Titanic Crew Story: Thomas Millar
Thomas Millar was a 33 year old assistant deck engineer on Titanic. He was travelling to New York where he planned to base himself while continuing to work for the
White Star Line. Thomas Millar is unique in that he worked at Harland and Wolff as an engine fitter and helped build the engines of Olympic and Titanic. In early 1912, he left the shipyard and signed on with White Star. His signing on record on 2nd April shows that he had made one previous voyage on a Red Star liner called Gothland.
A Change of Life to America- Leaving Belfast for the Last Time
Thomas Millar’s decision to uproot from Belfast to New York was spurred on by the death of his wife, Jeannie in January of 1912. That left him with two small children to bring up and he decided that the best future for them was to bring them out to America once he had got settled. When he left Belfast on Titanic on 2nd April, the boys were left in the care of an aunt in a country village outside Belfast. They expected to see their father again in a few months’ time when they would be brought to either Queenstown or Southampton to board a White Star ship. The children, Thomas Junior aged 11 and William Ruddick, aged 5 were given two new pennies each by their father before he boarded Titanic. He told them not to spend them until he came back.

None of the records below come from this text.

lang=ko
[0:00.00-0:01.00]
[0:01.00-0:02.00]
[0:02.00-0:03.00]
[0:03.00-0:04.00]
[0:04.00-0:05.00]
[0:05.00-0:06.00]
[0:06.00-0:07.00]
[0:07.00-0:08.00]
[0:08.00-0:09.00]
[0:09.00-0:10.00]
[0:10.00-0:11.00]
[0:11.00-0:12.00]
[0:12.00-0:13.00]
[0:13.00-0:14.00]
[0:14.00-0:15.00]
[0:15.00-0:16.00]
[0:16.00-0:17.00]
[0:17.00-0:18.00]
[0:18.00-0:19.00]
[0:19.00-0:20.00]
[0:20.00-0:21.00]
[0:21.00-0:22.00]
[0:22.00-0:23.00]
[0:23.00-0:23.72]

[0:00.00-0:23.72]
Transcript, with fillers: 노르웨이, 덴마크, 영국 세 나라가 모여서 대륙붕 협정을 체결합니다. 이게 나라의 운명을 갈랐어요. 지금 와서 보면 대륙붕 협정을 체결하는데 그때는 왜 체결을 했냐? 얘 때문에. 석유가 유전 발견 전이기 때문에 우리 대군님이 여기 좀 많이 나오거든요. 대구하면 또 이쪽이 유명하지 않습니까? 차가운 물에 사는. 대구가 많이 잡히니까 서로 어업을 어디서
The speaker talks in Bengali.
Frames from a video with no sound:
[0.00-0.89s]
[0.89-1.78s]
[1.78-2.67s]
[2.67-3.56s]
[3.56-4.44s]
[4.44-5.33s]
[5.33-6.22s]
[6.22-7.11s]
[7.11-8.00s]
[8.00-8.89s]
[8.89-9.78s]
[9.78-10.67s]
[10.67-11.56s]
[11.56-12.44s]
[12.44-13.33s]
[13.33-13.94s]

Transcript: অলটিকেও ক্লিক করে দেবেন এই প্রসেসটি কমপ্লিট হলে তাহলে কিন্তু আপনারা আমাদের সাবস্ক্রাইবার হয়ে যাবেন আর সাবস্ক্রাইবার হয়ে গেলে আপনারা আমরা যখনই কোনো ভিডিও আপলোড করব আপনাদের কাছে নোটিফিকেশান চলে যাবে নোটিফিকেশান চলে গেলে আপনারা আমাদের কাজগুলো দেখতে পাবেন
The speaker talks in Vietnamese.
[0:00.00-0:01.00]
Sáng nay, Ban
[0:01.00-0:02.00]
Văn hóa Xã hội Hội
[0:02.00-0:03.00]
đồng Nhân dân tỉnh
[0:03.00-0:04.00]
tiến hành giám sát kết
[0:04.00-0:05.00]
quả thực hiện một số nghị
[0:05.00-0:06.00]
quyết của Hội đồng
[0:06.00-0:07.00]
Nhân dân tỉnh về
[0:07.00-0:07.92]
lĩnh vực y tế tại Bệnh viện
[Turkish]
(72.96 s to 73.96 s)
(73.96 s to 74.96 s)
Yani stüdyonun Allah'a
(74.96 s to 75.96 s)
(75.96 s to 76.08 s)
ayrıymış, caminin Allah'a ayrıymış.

Thomas Millar did not survive Titanic’s sinking. His body was never recovered and the boys were left orphaned. They remained with their Aunt Mary until they were old enough to make their own way in life. An allowance of 5 shillings a week was paid to the family from the National Disasters Relief Fund. Thomas Millar’s name is on the Titanic Memorial at Belfast City Hall and there is an inscription dedicated to him at his wife’s grave in Carrickfergus. William Ruddick Millar never spent the two pennies given to him by his father before he sailed on Titanic and they remain with the Millar family to this day.